Here is the question: If the target is 80% renewables by the year 2035, what factors are preventing a relatively quick transition of Australia’s power grid to mostly wind and solar?

Reply to  Beta Blocker
November 11, 2020 11:47 am

The fact that rooftop solar and wind now have to be carefully factored into the supply calculation by aemo and the generators, means solar and wind are already significant generators. What would be your expectation of relatively fast?

Beta Blocker
Reply to  TimTheToolMan
November 11, 2020 4:57 pm

My question to Rick Will sets a target of 80% renewables by 2035 for Australia. That is my expectation for ‘relatively fast’. The comparison standard would be stated in terms of megawatt-hours produced and consumed. Rooftop solar and wind would be a component of that 80% figure.

Reply to  Beta Blocker
November 11, 2020 3:59 pm

Most people will ACCEPT a great deal that they hate because the only way to remove the problem is by spilling their blood. Sometimes this eventually leads to an uprising but such tyrannies sometimes endure for centuries.

Reply to  Beta Blocker
November 11, 2020 4:01 pm

Plus, people ACCEPT a great deal of what they hate because constant propaganda makes them believe the real problem is elsewhere.

Enginer01
November 11, 2020 7:41 am

The largest disadvantage of batteries (besides cost, pollution, child labor, etc…) is their slow charging rate. High speed flywheels and ultra-capacitors allow the braking energy of electric vehicles to be recovered as electricity, not heat and brake dust. And cost?
“The target retail price of the FESS is $150-250 per kWh, compared to $1000 per kWh for leading lithium-ion battery providers. The product will be optimized for charge times of 40 seconds or less for integration into the transportation market, with efficiency exceeding 90%. Drawdown times for the FESS will be approximately 12 hours, compared to months for chemical batteries.”
(from) http://american-maglev.com/fess#:~:text=The%20target%20retail%20price%20of,%2C%20with%20efficiency%20exceeding%2090%25.

Coach Springer
November 11, 2020 7:50 am

So, you’re saying if I get a battery for $625, I can run my pond pump (1000 watts) for an hour? I’m going to need a generator to charge the battery to run the pump when the power goes out. Or I could save the money on the battery.

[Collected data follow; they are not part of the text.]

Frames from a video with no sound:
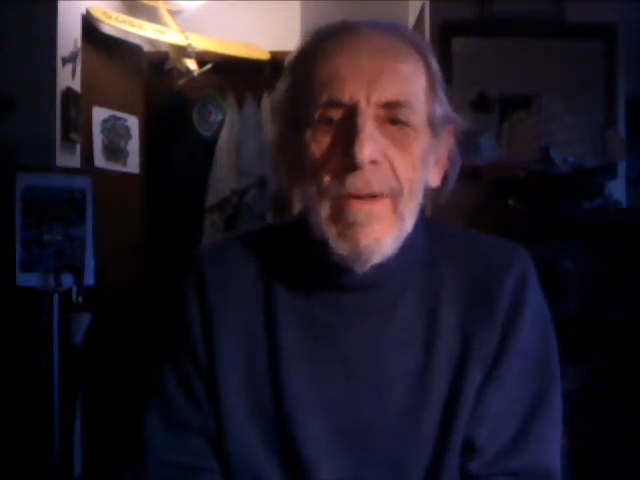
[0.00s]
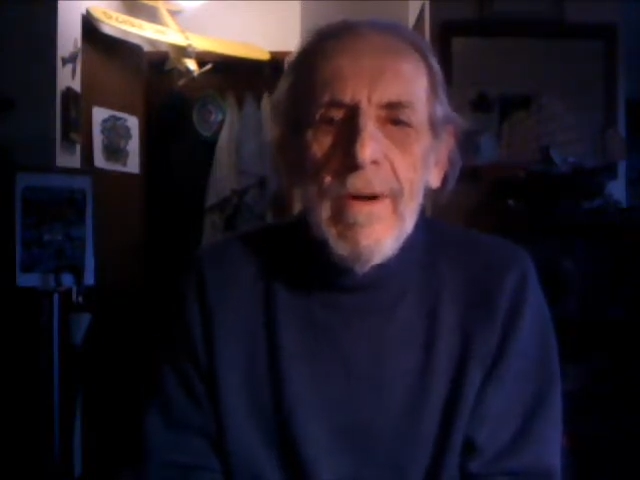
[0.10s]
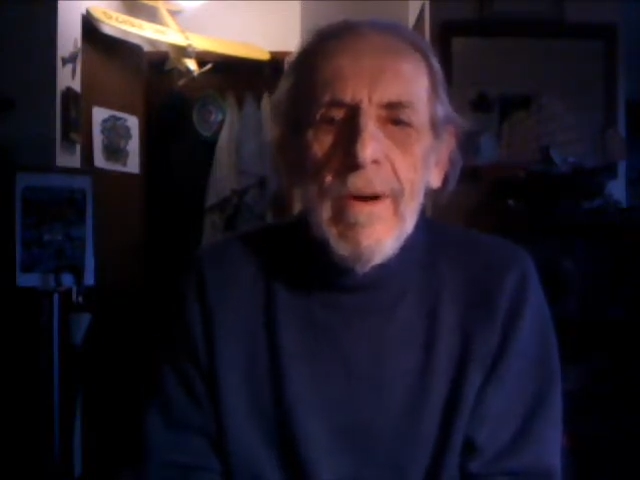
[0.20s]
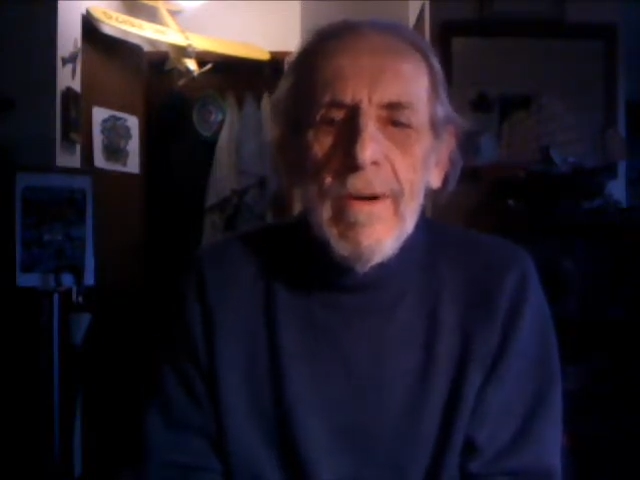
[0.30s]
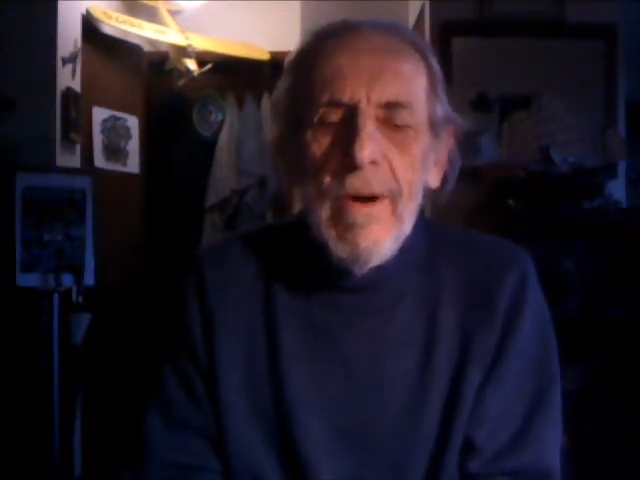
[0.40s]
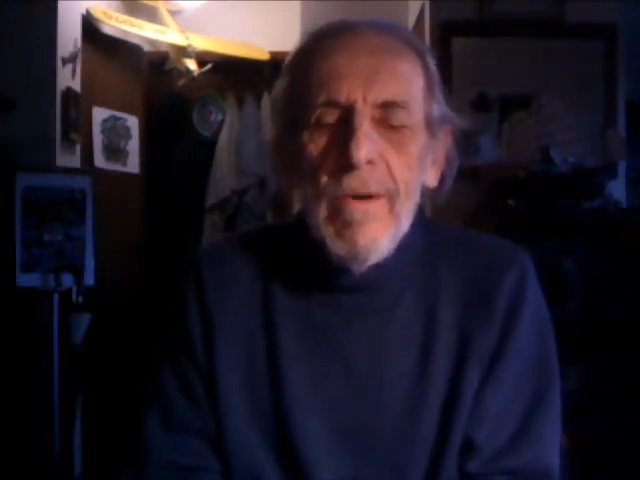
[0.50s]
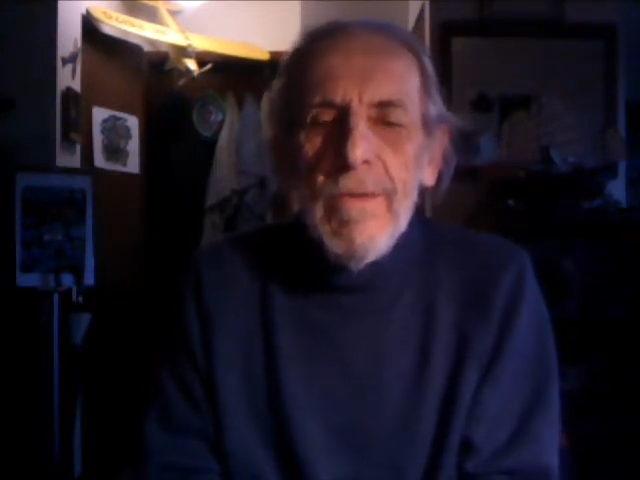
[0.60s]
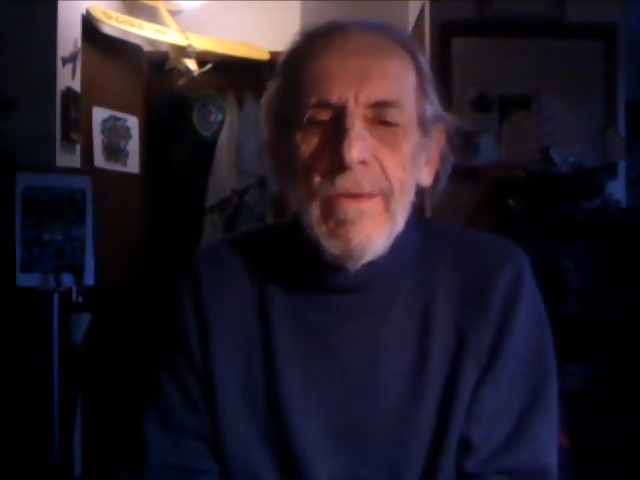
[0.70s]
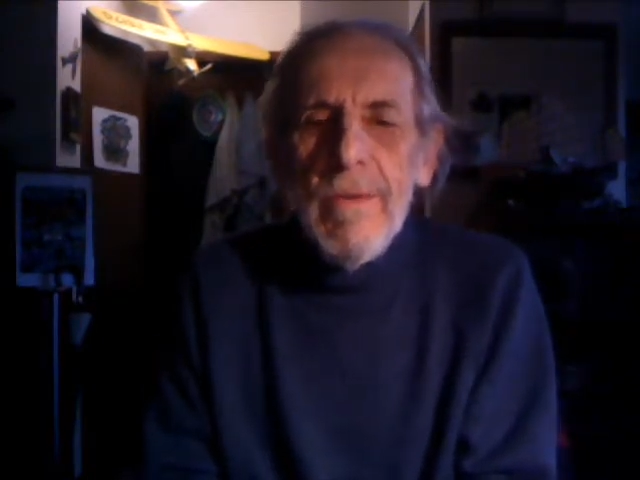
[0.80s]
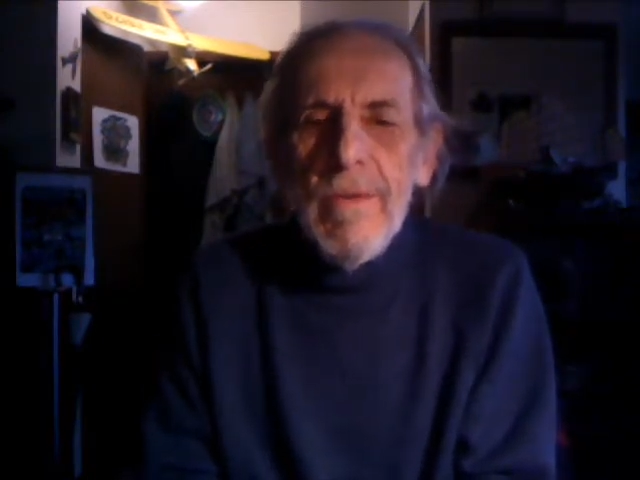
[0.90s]
in our
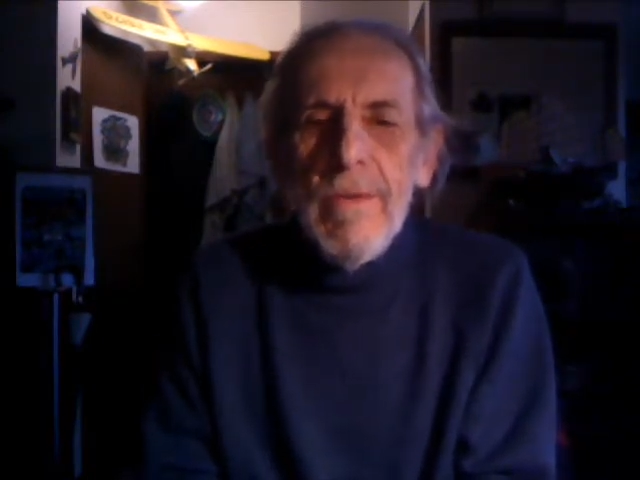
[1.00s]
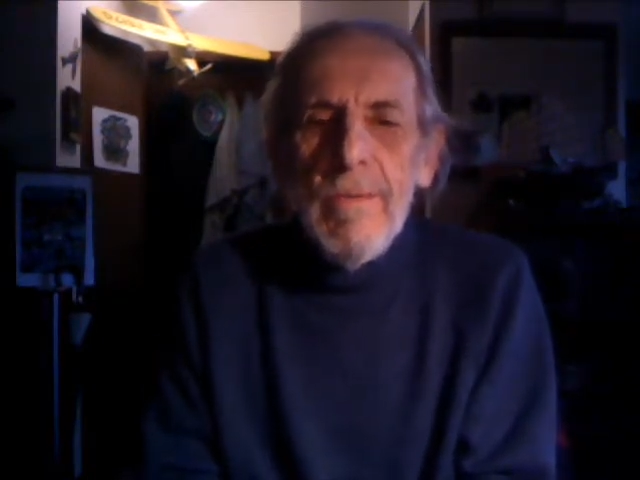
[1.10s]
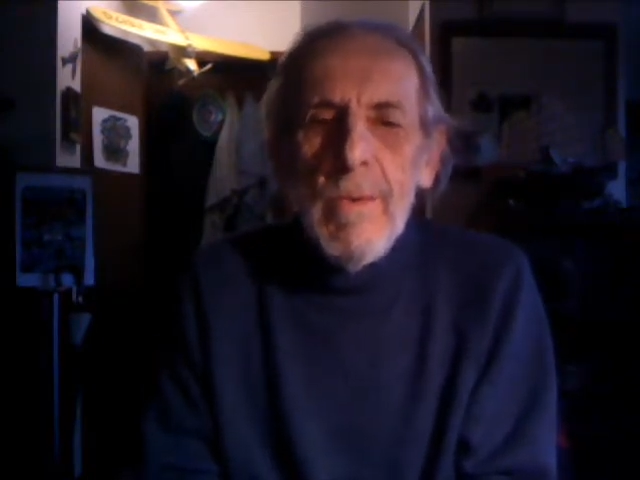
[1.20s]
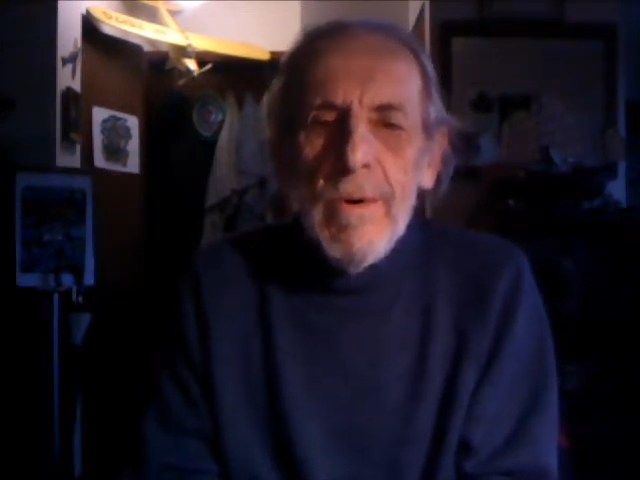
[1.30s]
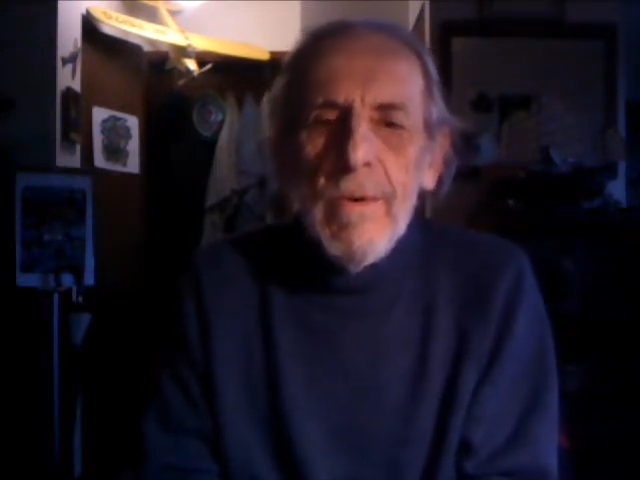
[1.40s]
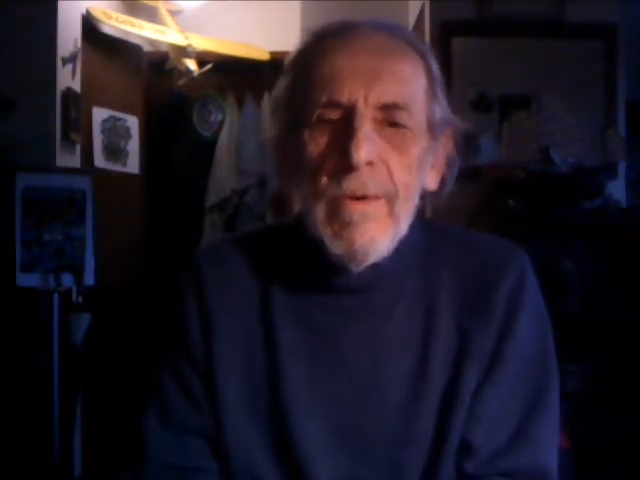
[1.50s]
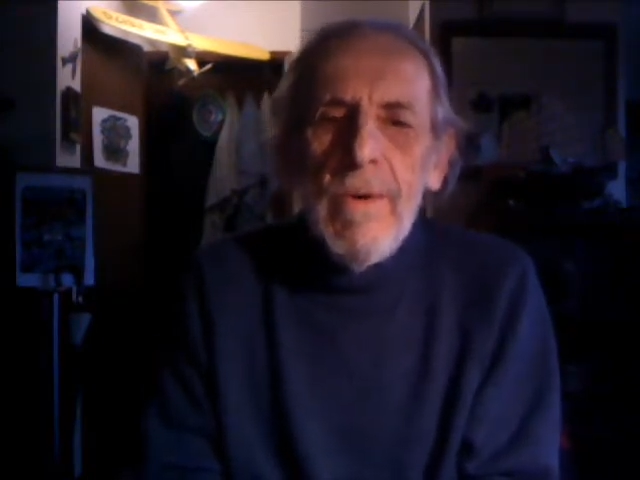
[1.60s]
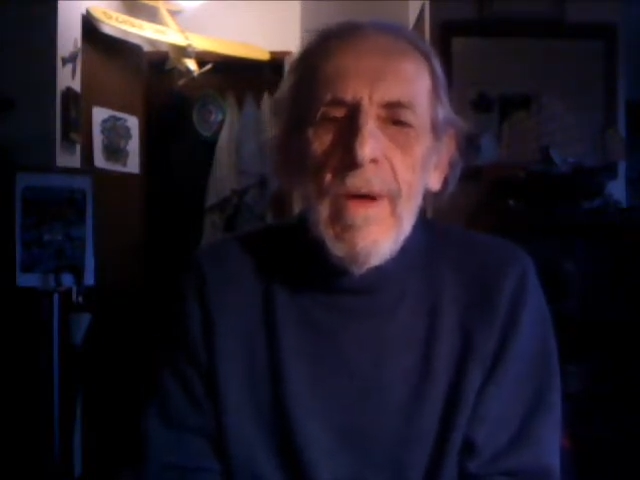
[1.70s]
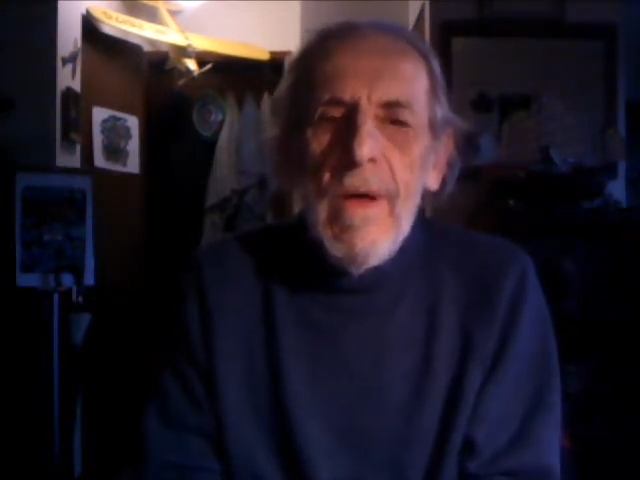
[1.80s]
current world.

But yeah, frequency regulation is a special use.

Reply to  Coach Springer
November 11, 2020 8:25 am

I have two 3KVA UPS systems in my basement for computer and network gear. They take eight 12V batteries in two 48V strings each. According to the monitor, with battery charge at 100% and 9.7% load (nowhere near 1000W) the remaining runtime is 7 minutes. A replacement string of 8 batteries can be had for $110 today. So my $220 worth of batteries in both units will support a combined load of 4.8 Amps at 122 Volts for 7 minutes. Probably half that long to run your pond pump.

What kind of pond do you have that uses a 1000W pump? I don’t think my 1/2 HP pool pump pulls that much regularly.

Peter W
November 11, 2020 2:44 pm

I am still waiting to have someone prove that enough solar and wind energy is realistically available to keep all the batteries charged which would be needed to supply all of our energy needs, keeping in mind that the solar panels take up land space needed for other purposes; likewise with the windmills.

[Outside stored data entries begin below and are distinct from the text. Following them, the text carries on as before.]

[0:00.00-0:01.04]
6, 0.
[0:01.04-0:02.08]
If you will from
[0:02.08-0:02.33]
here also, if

I have a document in my possession which shows that it doesn’t work.

niceguy
November 11, 2020 3:32 pm

We get it. Slave labor is cool.

In other news, 15 $ per hour is absolute minimum. Or is it 15000 $?

MarkW
November 12, 2020 8:01 am

And they still only last 15 to 20 years.
Let’s not forget that they have be cooled in the summer and heated in the winter if you want them to last that long.

At current rates of production it will take between 5000 and 10,000 years to build enough batteries to supply the entire country for 15 minutes at night when the wind stops blowing.

Sparky
November 18, 2020 9:15 pm

Don’t confuse ‘cost’ and ‘price’. Cost must be ‘margined-up’ to pay for depreciation, Overhead, and expected profit margin to stay in business. Usually businesses ‘margin-up’ 2x to provide a gross margin of 50%. In a commodity business (without high capital costs and overhead) the margin expectation may be lower – 35-40%.

So,.. ‘cost’ per kWh should be estimated on ‘price’ per kWh to keep the venture self sustaining.